Liberty of Contract: Rediscovering a Lost Constitutional Right

The U.S. Supreme Court has no coherent ideas about—or real respect for—individual rights. It generally allows governments to do whatever they want, with limited exceptions for a handful of rights it has deemed “fundamental,” such as the right to free speech (in some areas) and the right to sexual privacy (in some respects). Other rights, such as the right to economic liberty, receive almost no protection at all.

Why so much protection for some rights and so little for others? Because the Court has arbitrarily said so.

Libertarians, of course, think differently about rights. Libertarians think that our rights exist independently of government, and that if government has any legitimate purpose at all, it is to protect those preexisting rights.

Libertarians also think that all our rights are really property rights. We each own ourselves, and from that follows a right to own private property that we acquire through voluntary exchanges with others. Other rights, such as the right to free speech, derive from our right to use our own property as we see fit. And the right to economic liberty—that is, to trade your property and your labor freely with others—is just as “fundamental” as any other right.

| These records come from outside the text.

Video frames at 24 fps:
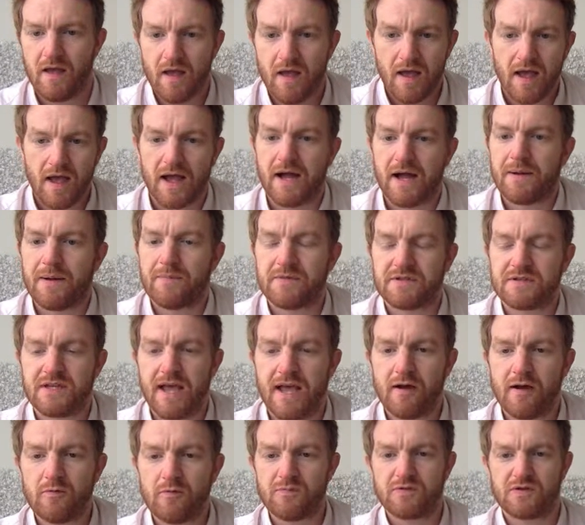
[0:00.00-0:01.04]
To
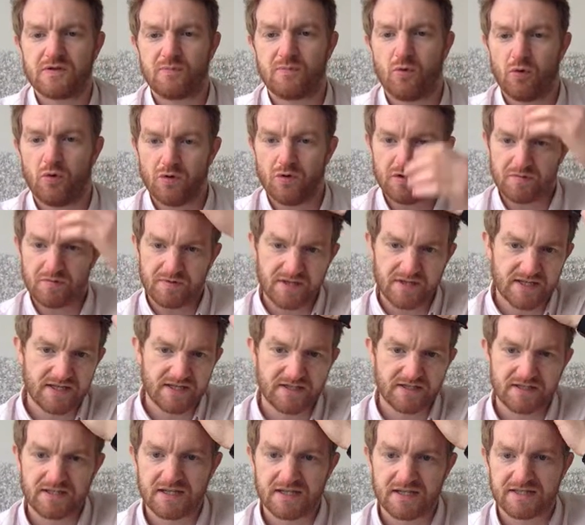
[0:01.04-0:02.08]
help support you with
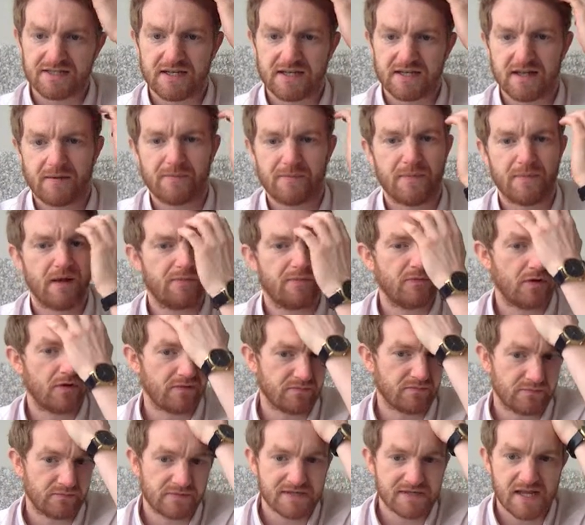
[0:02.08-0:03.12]
this, because like I said, I'm
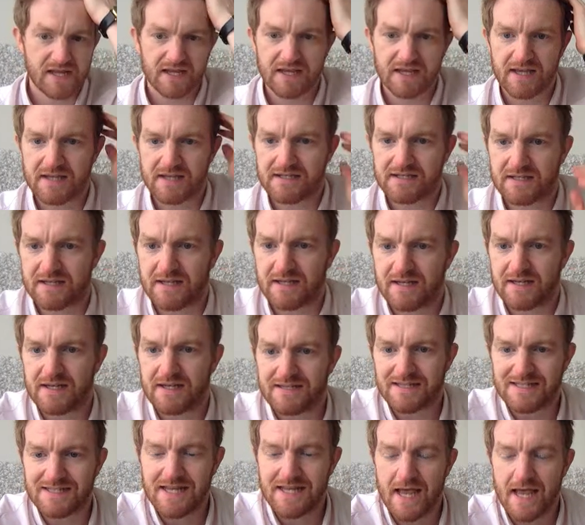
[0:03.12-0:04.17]
not setting it as
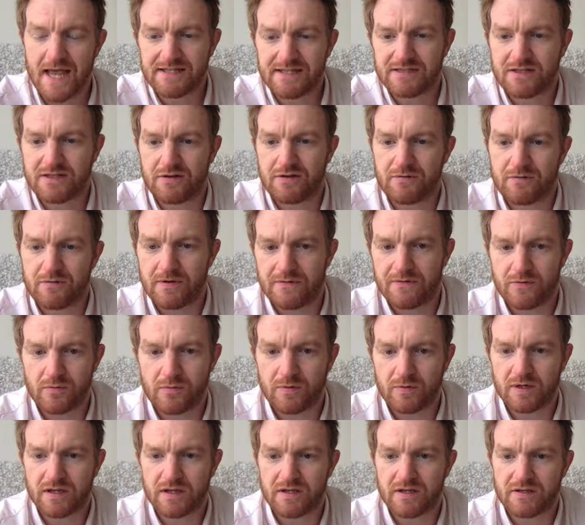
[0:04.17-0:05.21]
a test, so if you
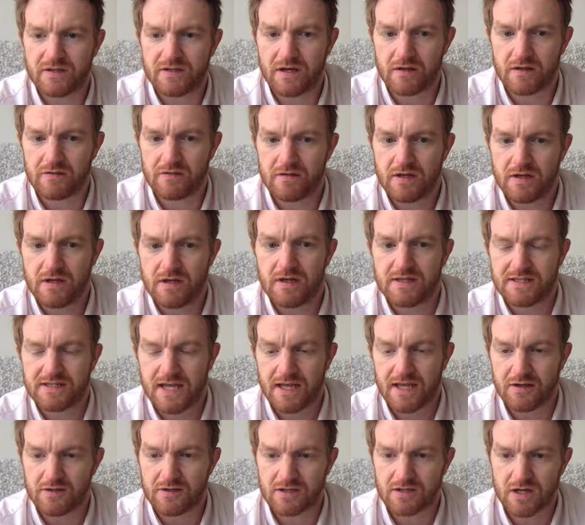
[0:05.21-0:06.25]
want to
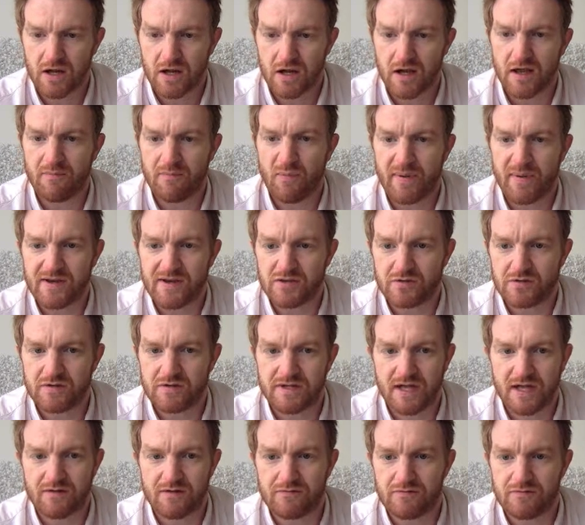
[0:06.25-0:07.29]
take your time, make sure you
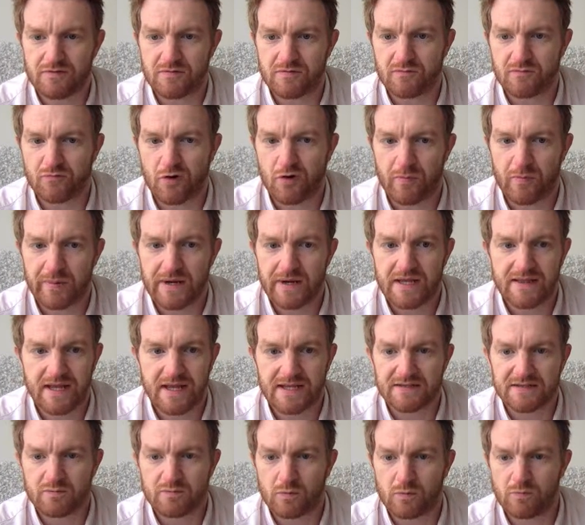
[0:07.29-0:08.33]
get through them properly.
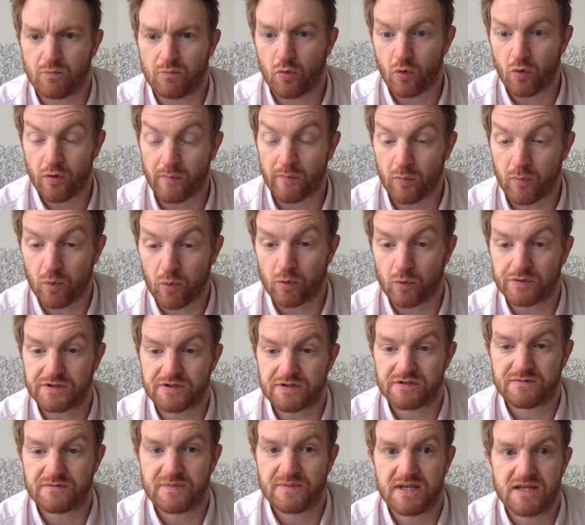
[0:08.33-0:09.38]
That's more
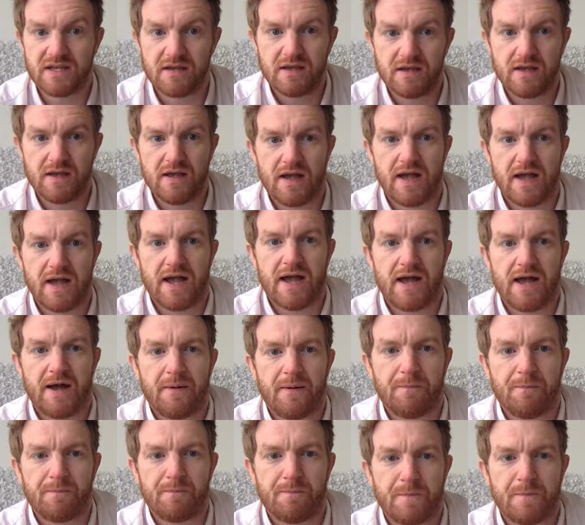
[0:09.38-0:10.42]
important to me.
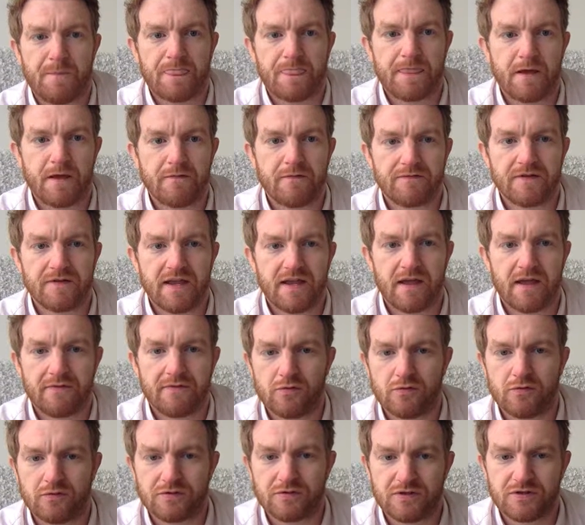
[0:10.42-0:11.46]
Don't forget, of
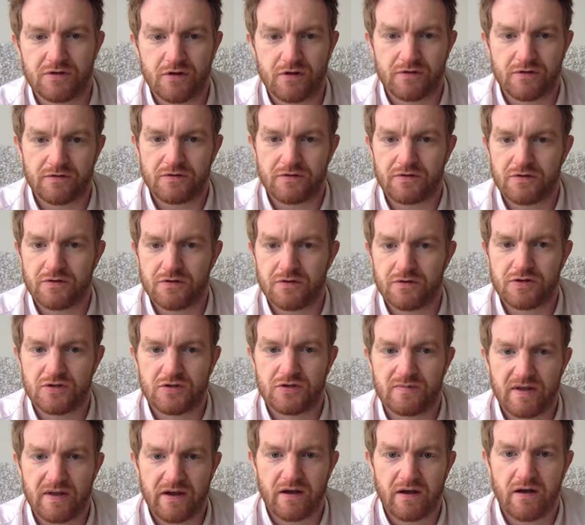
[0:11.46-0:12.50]
course, on
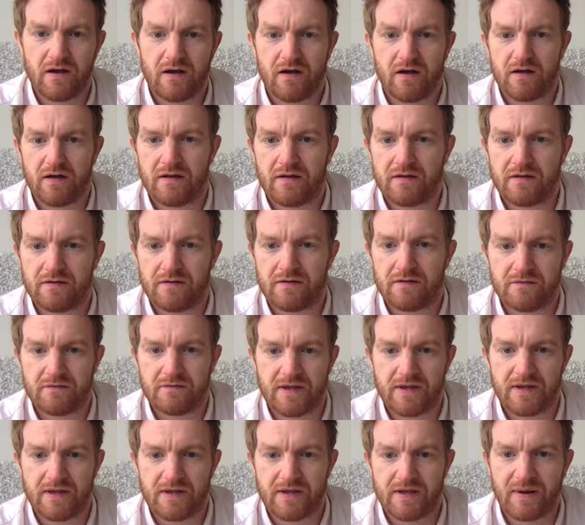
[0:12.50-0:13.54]
YouTube we
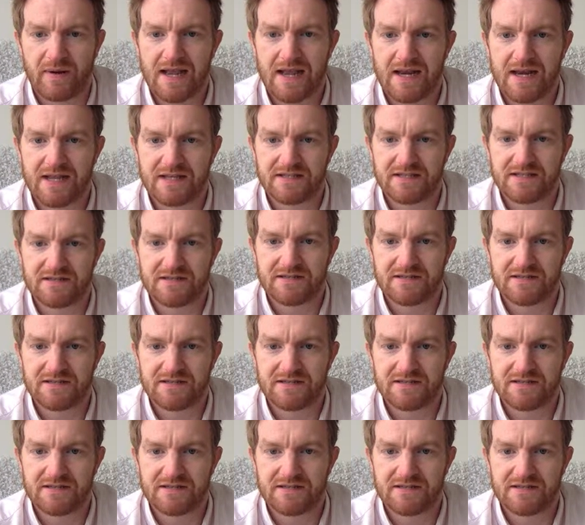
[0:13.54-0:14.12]
have playlists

In Liberty of Contract: Rediscovering a Lost Constitutional Right, law professor and historian David N. Mayer shows how Americans went from embracing the libertarian conception of rights reflected (imperfectly) in the Declaration of Independence to the statist conception of rights reflected in modern Supreme Court decisions.

At the center of Mayer’s discussion is Lochner v. New York, a 1905 case in which the Supreme Court struck down a New York law that limited the number of hours that bakers could work. In that decision the Court held that the Fourteenth Amendment’s “due process” clause protects the liberty of contract. Because the New York law violated that right by denying bakers the right to contract to work more hours than the law allowed, it was unconstitutional.

In a famous dissenting opinion, Oliver Wendell Holmes accused his fellow justices of reading their own free-market “economic theory” into the Constitution and of attempting to “enact Mr. Herbert Spencer’s Social Statics,” referring to a book by the great classical-liberal writer.

Today most law professors embrace Holmes’s view and consider Lochner to be one of the worst court decisions ever. Many accuse the justices of basing their decision not on an honest interpretation of the Constitution but on their own devotion to extreme libertarian ideology, the interests of big business, or both.

Mayer’s book demolishes these myths and many others surrounding Lochner and liberty of contract.

For example, Mayer makes a compelling argument that Lochner did not depart from existing law. He shows that “due process” clauses and similar provisions in state constitutions and the U.S. Constitution were used throughout U.S. history up to that time to protect private property rights and the liberty of contract.

He also shows that the Lochner Court did not reach its decision simply because it was beholden to big business. In fact the Court applied the same principles to uphold property rights and freedom of contract in many cases where big business had nothing to gain. For example, in 1917 the Court infuriated Progressives when it struck down a Louisville, Kentucky, ordinance that mandated racially segregated housing, as a violation of private property rights.

At the same time, Mayer shows that the justices were not really the devotees of laissez-faire ideology that critics say they were. The Court was always willing to allow “reasonable” restrictions on people’s rights, and following the rise of Progressivism, the exceptions predictably swallowed the rule.

I appreciated that Mayer doesn’t suggest that the Court might return to Lochner or adopt consistent libertarian principles anytime soon. Why would it? We won’t have liberty unless a substantial portion of the people appreciates and demands it. We can’t expect government-employed judges to lead the way.

There is much more to the story, of course, and it is all worth reading. For anyone interested in the history of the liberty of contract in the courts—and, more importantly, in the minds of the American people—David Mayer has provided a great guide.